◆ About this task ◆
Copy out every record exactly.

[Opening Raw data section]

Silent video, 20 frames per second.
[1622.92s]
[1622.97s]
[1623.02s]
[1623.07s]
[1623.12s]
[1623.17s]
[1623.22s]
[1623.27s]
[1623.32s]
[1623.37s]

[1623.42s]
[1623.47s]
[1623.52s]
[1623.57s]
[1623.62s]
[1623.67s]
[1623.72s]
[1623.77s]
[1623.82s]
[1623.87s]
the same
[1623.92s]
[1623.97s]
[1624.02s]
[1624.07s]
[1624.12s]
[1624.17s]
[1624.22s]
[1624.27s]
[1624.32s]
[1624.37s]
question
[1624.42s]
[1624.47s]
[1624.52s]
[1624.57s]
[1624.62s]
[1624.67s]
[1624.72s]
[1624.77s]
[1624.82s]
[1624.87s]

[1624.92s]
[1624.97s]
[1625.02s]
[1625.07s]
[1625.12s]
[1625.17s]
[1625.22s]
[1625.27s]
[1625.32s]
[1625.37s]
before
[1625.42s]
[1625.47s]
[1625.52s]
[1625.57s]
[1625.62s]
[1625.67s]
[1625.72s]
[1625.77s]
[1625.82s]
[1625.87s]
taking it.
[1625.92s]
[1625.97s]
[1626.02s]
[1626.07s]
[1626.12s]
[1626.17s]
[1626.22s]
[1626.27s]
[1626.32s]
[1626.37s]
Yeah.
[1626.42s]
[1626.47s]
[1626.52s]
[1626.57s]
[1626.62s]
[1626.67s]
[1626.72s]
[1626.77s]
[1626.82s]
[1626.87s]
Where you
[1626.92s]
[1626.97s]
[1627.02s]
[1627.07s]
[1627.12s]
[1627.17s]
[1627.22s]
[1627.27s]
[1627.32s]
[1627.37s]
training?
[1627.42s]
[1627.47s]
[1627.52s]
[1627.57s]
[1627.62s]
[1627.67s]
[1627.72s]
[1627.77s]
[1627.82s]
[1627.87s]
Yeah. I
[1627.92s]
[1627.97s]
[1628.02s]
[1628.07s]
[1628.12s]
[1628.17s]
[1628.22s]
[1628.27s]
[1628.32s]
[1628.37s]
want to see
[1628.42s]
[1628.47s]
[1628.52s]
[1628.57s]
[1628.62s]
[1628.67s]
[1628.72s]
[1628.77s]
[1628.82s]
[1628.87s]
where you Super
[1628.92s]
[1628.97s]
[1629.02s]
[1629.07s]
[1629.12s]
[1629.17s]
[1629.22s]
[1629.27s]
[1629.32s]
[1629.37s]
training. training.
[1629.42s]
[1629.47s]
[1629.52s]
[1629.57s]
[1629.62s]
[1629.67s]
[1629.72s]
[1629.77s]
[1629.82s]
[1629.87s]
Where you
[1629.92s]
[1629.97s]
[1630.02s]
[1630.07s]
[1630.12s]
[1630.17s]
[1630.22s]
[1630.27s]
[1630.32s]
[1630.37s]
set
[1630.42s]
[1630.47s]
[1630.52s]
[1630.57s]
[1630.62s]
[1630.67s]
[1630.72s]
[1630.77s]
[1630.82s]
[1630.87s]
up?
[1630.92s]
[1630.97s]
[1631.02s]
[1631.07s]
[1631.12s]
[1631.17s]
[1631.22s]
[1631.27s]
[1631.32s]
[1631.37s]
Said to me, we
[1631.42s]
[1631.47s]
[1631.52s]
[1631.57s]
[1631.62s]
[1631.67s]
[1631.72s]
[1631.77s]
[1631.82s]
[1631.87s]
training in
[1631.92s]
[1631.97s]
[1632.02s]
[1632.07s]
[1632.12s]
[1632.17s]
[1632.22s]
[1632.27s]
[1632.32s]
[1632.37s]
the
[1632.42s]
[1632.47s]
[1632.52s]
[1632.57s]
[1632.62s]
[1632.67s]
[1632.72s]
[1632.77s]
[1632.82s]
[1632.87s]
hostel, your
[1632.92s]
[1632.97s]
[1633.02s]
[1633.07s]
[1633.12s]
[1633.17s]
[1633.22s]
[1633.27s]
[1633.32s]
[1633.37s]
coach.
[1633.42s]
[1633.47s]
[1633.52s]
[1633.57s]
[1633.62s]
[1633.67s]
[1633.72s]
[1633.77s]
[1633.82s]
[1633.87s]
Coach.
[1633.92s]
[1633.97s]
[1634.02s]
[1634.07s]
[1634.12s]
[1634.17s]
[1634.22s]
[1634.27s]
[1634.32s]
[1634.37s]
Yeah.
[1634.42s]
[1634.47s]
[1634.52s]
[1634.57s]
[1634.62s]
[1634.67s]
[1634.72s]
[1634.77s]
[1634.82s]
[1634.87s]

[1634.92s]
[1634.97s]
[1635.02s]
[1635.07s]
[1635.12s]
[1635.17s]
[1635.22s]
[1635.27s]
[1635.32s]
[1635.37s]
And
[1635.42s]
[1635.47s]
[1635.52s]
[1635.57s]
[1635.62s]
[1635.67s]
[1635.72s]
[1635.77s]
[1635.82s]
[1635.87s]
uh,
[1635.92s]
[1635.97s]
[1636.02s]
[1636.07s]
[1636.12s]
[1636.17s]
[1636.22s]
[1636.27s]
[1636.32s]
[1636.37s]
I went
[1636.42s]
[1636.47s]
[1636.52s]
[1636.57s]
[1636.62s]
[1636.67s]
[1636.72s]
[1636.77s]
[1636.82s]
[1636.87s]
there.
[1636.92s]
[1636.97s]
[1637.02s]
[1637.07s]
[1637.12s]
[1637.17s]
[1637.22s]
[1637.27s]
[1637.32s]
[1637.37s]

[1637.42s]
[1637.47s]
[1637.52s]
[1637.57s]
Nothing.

[Closing Raw data section]

◆ Solution ◆
Silent video, 20 frames per second.
[1622.92s]
[1622.97s]
[1623.02s]
[1623.07s]
[1623.12s]
[1623.17s]
[1623.22s]
[1623.27s]
[1623.32s]
[1623.37s]

[1623.42s]
[1623.47s]
[1623.52s]
[1623.57s]
[1623.62s]
[1623.67s]
[1623.72s]
[1623.77s]
[1623.82s]
[1623.87s]
the same
[1623.92s]
[1623.97s]
[1624.02s]
[1624.07s]
[1624.12s]
[1624.17s]
[1624.22s]
[1624.27s]
[1624.32s]
[1624.37s]
question
[1624.42s]
[1624.47s]
[1624.52s]
[1624.57s]
[1624.62s]
[1624.67s]
[1624.72s]
[1624.77s]
[1624.82s]
[1624.87s]

[1624.92s]
[1624.97s]
[1625.02s]
[1625.07s]
[1625.12s]
[1625.17s]
[1625.22s]
[1625.27s]
[1625.32s]
[1625.37s]
before
[1625.42s]
[1625.47s]
[1625.52s]
[1625.57s]
[1625.62s]
[1625.67s]
[1625.72s]
[1625.77s]
[1625.82s]
[1625.87s]
taking it.
[1625.92s]
[1625.97s]
[1626.02s]
[1626.07s]
[1626.12s]
[1626.17s]
[1626.22s]
[1626.27s]
[1626.32s]
[1626.37s]
Yeah.
[1626.42s]
[1626.47s]
[1626.52s]
[1626.57s]
[1626.62s]
[1626.67s]
[1626.72s]
[1626.77s]
[1626.82s]
[1626.87s]
Where you
[1626.92s]
[1626.97s]
[1627.02s]
[1627.07s]
[1627.12s]
[1627.17s]
[1627.22s]
[1627.27s]
[1627.32s]
[1627.37s]
training?
[1627.42s]
[1627.47s]
[1627.52s]
[1627.57s]
[1627.62s]
[1627.67s]
[1627.72s]
[1627.77s]
[1627.82s]
[1627.87s]
Yeah. I
[1627.92s]
[1627.97s]
[1628.02s]
[1628.07s]
[1628.12s]
[1628.17s]
[1628.22s]
[1628.27s]
[1628.32s]
[1628.37s]
want to see
[1628.42s]
[1628.47s]
[1628.52s]
[1628.57s]
[1628.62s]
[1628.67s]
[1628.72s]
[1628.77s]
[1628.82s]
[1628.87s]
where you Super
[1628.92s]
[1628.97s]
[1629.02s]
[1629.07s]
[1629.12s]
[1629.17s]
[1629.22s]
[1629.27s]
[1629.32s]
[1629.37s]
training. training.
[1629.42s]
[1629.47s]
[1629.52s]
[1629.57s]
[1629.62s]
[1629.67s]
[1629.72s]
[1629.77s]
[1629.82s]
[1629.87s]
Where you
[1629.92s]
[1629.97s]
[1630.02s]
[1630.07s]
[1630.12s]
[1630.17s]
[1630.22s]
[1630.27s]
[1630.32s]
[1630.37s]
set
[1630.42s]
[1630.47s]
[1630.52s]
[1630.57s]
[1630.62s]
[1630.67s]
[1630.72s]
[1630.77s]
[1630.82s]
[1630.87s]
up?
[1630.92s]
[1630.97s]
[1631.02s]
[1631.07s]
[1631.12s]
[1631.17s]
[1631.22s]
[1631.27s]
[1631.32s]
[1631.37s]
Said to me, we
[1631.42s]
[1631.47s]
[1631.52s]
[1631.57s]
[1631.62s]
[1631.67s]
[1631.72s]
[1631.77s]
[1631.82s]
[1631.87s]
training in
[1631.92s]
[1631.97s]
[1632.02s]
[1632.07s]
[1632.12s]
[1632.17s]
[1632.22s]
[1632.27s]
[1632.32s]
[1632.37s]
the
[1632.42s]
[1632.47s]
[1632.52s]
[1632.57s]
[1632.62s]
[1632.67s]
[1632.72s]
[1632.77s]
[1632.82s]
[1632.87s]
hostel, your
[1632.92s]
[1632.97s]
[1633.02s]
[1633.07s]
[1633.12s]
[1633.17s]
[1633.22s]
[1633.27s]
[1633.32s]
[1633.37s]
coach.
[1633.42s]
[1633.47s]
[1633.52s]
[1633.57s]
[1633.62s]
[1633.67s]
[1633.72s]
[1633.77s]
[1633.82s]
[1633.87s]
Coach.
[1633.92s]
[1633.97s]
[1634.02s]
[1634.07s]
[1634.12s]
[1634.17s]
[1634.22s]
[1634.27s]
[1634.32s]
[1634.37s]
Yeah.
[1634.42s]
[1634.47s]
[1634.52s]
[1634.57s]
[1634.62s]
[1634.67s]
[1634.72s]
[1634.77s]
[1634.82s]
[1634.87s]

[1634.92s]
[1634.97s]
[1635.02s]
[1635.07s]
[1635.12s]
[1635.17s]
[1635.22s]
[1635.27s]
[1635.32s]
[1635.37s]
And
[1635.42s]
[1635.47s]
[1635.52s]
[1635.57s]
[1635.62s]
[1635.67s]
[1635.72s]
[1635.77s]
[1635.82s]
[1635.87s]
uh,
[1635.92s]
[1635.97s]
[1636.02s]
[1636.07s]
[1636.12s]
[1636.17s]
[1636.22s]
[1636.27s]
[1636.32s]
[1636.37s]
I went
[1636.42s]
[1636.47s]
[1636.52s]
[1636.57s]
[1636.62s]
[1636.67s]
[1636.72s]
[1636.77s]
[1636.82s]
[1636.87s]
there.
[1636.92s]
[1636.97s]
[1637.02s]
[1637.07s]
[1637.12s]
[1637.17s]
[1637.22s]
[1637.27s]
[1637.32s]
[1637.37s]

[1637.42s]
[1637.47s]
[1637.52s]
[1637.57s]
Nothing.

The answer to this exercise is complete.